Tuesday, March 21, 2006

Dinnertime and Task Rotation

THis is what I posted to a classical homeschooling list I am on. Since I haven't posted on this part of the blog for a long time, I thought I'd put it here as a sort of overview of what things are like right now.

My main issue with management is.... accountability. I don't really LIKE management and am not naturally a delegator. I am a loner who does my best work in solitude and kind of flying by intuition. For that reason, I always seem to manage most effectively when I'm REALLY in over my head and have no choice but to hand things off.

My present chore system is a relic from when I was pregnant with my youngest, who is now 3. At that time I had 2 highschoolers, a middle schooler, 2 grade schoolers (one not yet a reader) and a medically fragile preschooler who at the time was receiving quite a bit of therapy and medical interventions. Plus, the pregnancy was medically very involved and included day-long sessions at the hospital every week and weekly prenatal visits, both 60 miles away from our house.

All that was what motivated me to make a daily after-dinner chore chart and a weekly housekeeping chart; also a menu rotation chart and very structured academic checklists. Since I knew the newborn was going to be hospitalized for at least some time in a city hospital far from our home (he ended up staying for 3 weeks), my goal was to have everything laid out so DH or grandparents could simply step in as supervisors and the kids could just keep going with the chores and schoolwork pretty much indefinitely.

The kids knew they were needed, so they were pretty serious about doing the best job they could. We actually kept up quite well and I was so grateful for TAH with its seriousness about academics and general excellence, since it helped me keep my standards from lapsing.

So guess what -- now that life is "easy" again with healthy youngsters and much less going on comparatively, my temptation is to just let the "management" part slide and do almost everything myself. Obviously I can't do EVERYTHING and I don't, but I am doing much more than my share right now. Another challenge is that my oldest and most meticulous worker went off to college. It took a long time for me to redistribute his jobs and retrain the kids, and some of his jobs I ended up inheriting. Ugh. I always think of T's maxim that kids always do about 80% of what our expectations are, whether those expectations are high or low. My personal corollary is that I always end up about 20% behind what is demanded of me, whether what is
demanded is difficult or moderate (can't say it ever gets EASY with 7 kids college down to 3 years old). I don't think I ever get ahead of the game. I seem to work more effectively in a bit of a crisis mode, which I feel is a character fault. But there it is.

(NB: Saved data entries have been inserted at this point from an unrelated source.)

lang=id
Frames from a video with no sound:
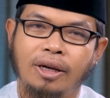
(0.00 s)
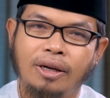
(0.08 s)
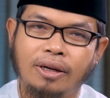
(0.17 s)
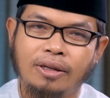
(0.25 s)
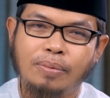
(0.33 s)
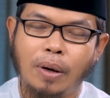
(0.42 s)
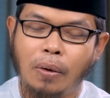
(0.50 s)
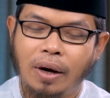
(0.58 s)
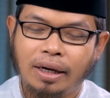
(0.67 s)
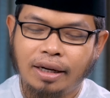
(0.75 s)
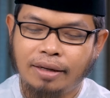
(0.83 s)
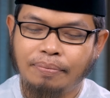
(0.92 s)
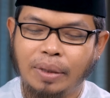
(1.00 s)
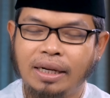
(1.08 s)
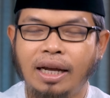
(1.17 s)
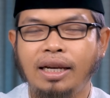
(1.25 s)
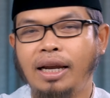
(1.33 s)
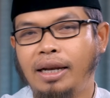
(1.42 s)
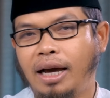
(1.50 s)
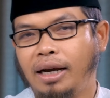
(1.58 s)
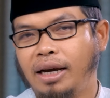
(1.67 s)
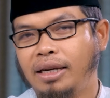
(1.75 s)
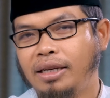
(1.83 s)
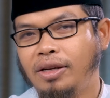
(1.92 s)
e, dibawakan pendalilan
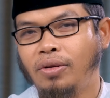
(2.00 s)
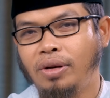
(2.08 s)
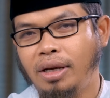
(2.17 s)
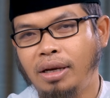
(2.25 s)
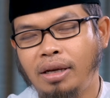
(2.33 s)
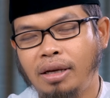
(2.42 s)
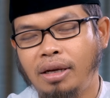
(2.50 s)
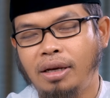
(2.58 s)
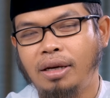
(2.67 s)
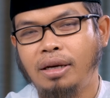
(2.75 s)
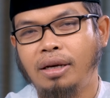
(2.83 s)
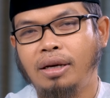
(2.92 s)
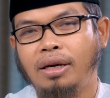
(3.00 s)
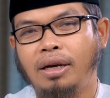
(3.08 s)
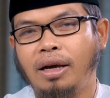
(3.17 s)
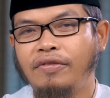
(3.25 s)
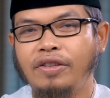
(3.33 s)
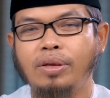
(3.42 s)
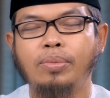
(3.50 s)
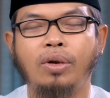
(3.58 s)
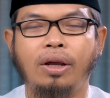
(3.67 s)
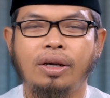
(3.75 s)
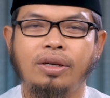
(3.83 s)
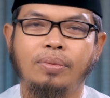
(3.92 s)
akal ini oleh Al-Hafidz Ibnu
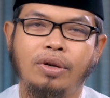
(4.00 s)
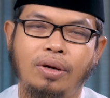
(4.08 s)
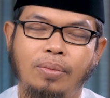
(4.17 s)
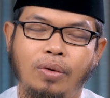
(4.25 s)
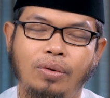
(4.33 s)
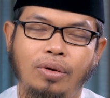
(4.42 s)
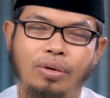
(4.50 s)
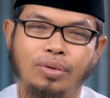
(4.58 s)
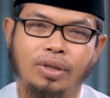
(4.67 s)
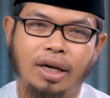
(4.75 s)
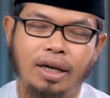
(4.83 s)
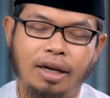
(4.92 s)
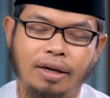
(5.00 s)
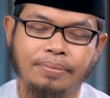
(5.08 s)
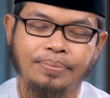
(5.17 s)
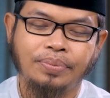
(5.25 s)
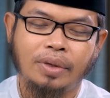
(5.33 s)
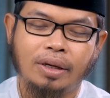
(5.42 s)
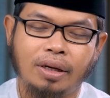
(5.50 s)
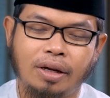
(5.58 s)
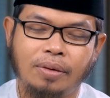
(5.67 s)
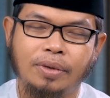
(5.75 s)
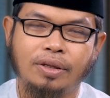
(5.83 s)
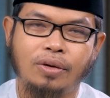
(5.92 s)
Qayyim rahimahullahu taala
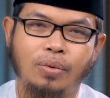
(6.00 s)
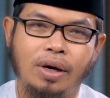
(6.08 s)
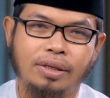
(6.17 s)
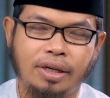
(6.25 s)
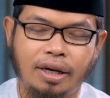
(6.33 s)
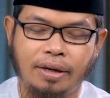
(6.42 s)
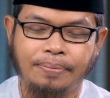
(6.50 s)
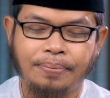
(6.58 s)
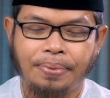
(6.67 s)
rahmatan wasi'ah.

When I started our system, the dinnertime jobs rotated daily and the housekeeping jobs rotated weekly. We had two days of the week devoted to weekly-type cleaning, like mopping the floor, dusting, wiping the windows. The other days there were maintenance "daily" jobs like sweeping, picking up and doing laundry. Those were our morning jobs and after dinner they rotated daily the dinnertime and bedtime jobs like washing up, putting away and so on.

Since my oldest left, we've made the dinnertime jobs permanent. My daughter puts food away and washes the dishes, second son takes out trash, brings laundry baskets upstairs and sweeps the kitchen, third son feeds the dog and wipes the table and counter, fourth son theoretically picks up the little ones' mess upstairs and downstairs (he's 10 and accountability has been a problem since he had too easy a start as a fifth child with lots of competent older siblings!). Since he often forgets his job and I often forget to remind him, I end up making him my primary "go-fer" (getting juice or water for the little ones, bringing things upstairs and downstairs, that
kind of thing). Come to think of it, maybe I should make that his de jure permanent job since it already is de facto, and then teach the little ones to pick up their own toys since they are 3 yo and chronologically- 6- but -developmentally- about- 4 year old, now.